Perth’s July 2020 Premium vacancy fell to 6.8 per cent, from 7.4 per cent in February 2020; A-grade was steady at 15.8 per cent; B-grade rose to 28.7 per cent (25.9 per cent in February) and C-grade was 21.7 per cent, from 20.5 per cent. 

Meanwhile, on the city’s fringe West Perth’s vacancy rate grew almost five per cent from 17.9 per cent in February to 22.1 per cent In July 2020, which the report noted was largely due to pre-pandemic moves by four tenants across five buildings, freeing up 17,000sqm of A-grade space to move to the CBD. 

 Source: Propety Council of Australia Office Market Report

Nationally, Australia’s office vacancy increased over the past six months to 9.5 per cent – the first time in four and a half years.

 CBD vacancy across the country remained lower than vacancies in non-CBD space, which recorded its lowest demand on record.

 East Melbourne and Canberra were the only markets to record a decrease in vacancy over the six months to July 2020.

“Perth’s CBD market, which was thought to be on the cusp of a turnaround before the pandemic, has so far experienced relatively moderate effects,” Ms Brewer said. 

“The industry will be monitoring tenant demand and sublease vacancy over the next six months as the economic impact of the pandemic plays out.”

 Ms Brewer said Perth was the only capital city in the country to report a reduction in space available for sublease.  

CBRE senior director of office leasing Andrew Denny said the Perth office market had so far been relatively sheltered from the impact of COVID-19.
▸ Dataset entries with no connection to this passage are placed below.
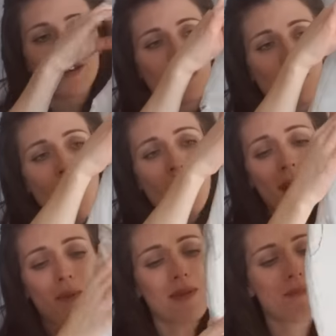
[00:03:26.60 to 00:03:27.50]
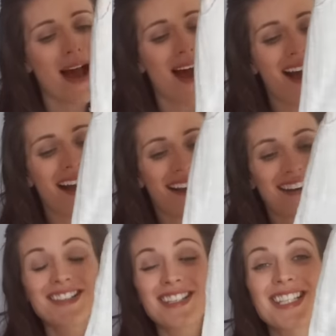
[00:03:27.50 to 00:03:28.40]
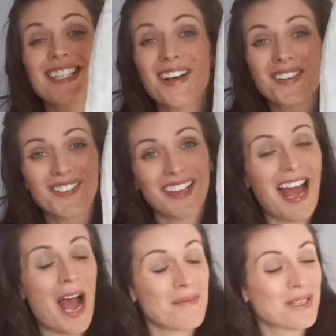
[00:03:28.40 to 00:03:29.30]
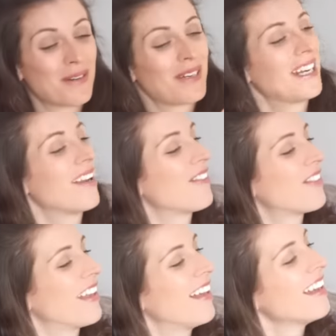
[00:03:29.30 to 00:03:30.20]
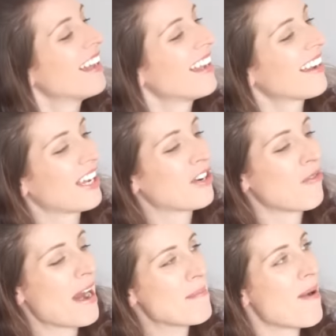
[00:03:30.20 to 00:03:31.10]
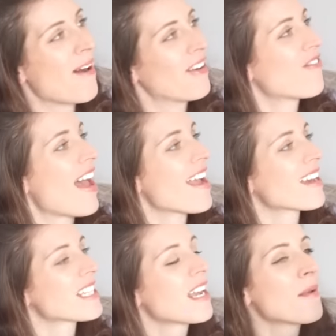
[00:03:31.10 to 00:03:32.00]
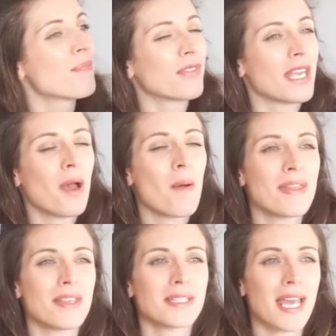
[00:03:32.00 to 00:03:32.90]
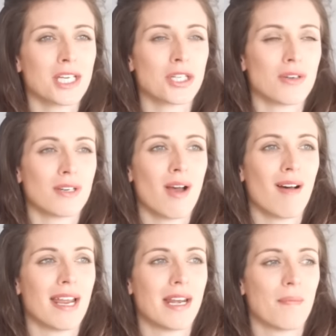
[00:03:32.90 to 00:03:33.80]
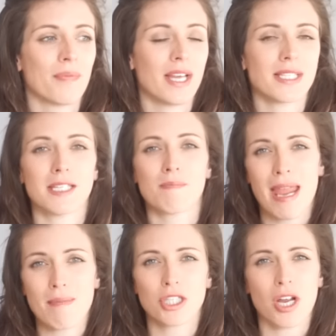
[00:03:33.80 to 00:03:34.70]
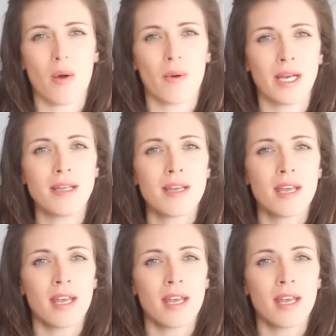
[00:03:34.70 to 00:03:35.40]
a little pocket on the back. And I just love, like, absolutely love the like grey marl effect. They come in the section online that says baby shower,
“Sublease availability – a key health indicator of the office market - has increased by 17,000sqm, reflecting a 59 per cent increase from the end of March 2020,” Mr Denny said. 

“The sector’s resilience will also be aided by a minimal supply pipeline, with no new supply due to enter the market over the next 18 months.

 “Despite this, rents and incentives are expected to come under pressure, with the rental increase and incentive decreases recently seen, expected to reverse.

 “Since social restrictions eased in June, most businesses have returned to the office and activity is returning to the CBD.”

Savills Australia director office leasing David Evans said Perth’s enquiry rates had increased over the past few months with occupiers leveraging the conditions to reset rents and improve their workplace environments.

Mr Evans said enquiries during and right before the Covid pandemic began (March – May 2020) were circa 39-40 with a spike in enquires jumping to 52 from June to now.

“In challenging markets, it's crucial to look over the immediate horizon and set the foundations for future opportunities,” he said. 

“Owners need to ensure any vacancies are positioned to be relevant and competitive in the market and also be prepared to provide flexibility to compete with the emerging sublease market.”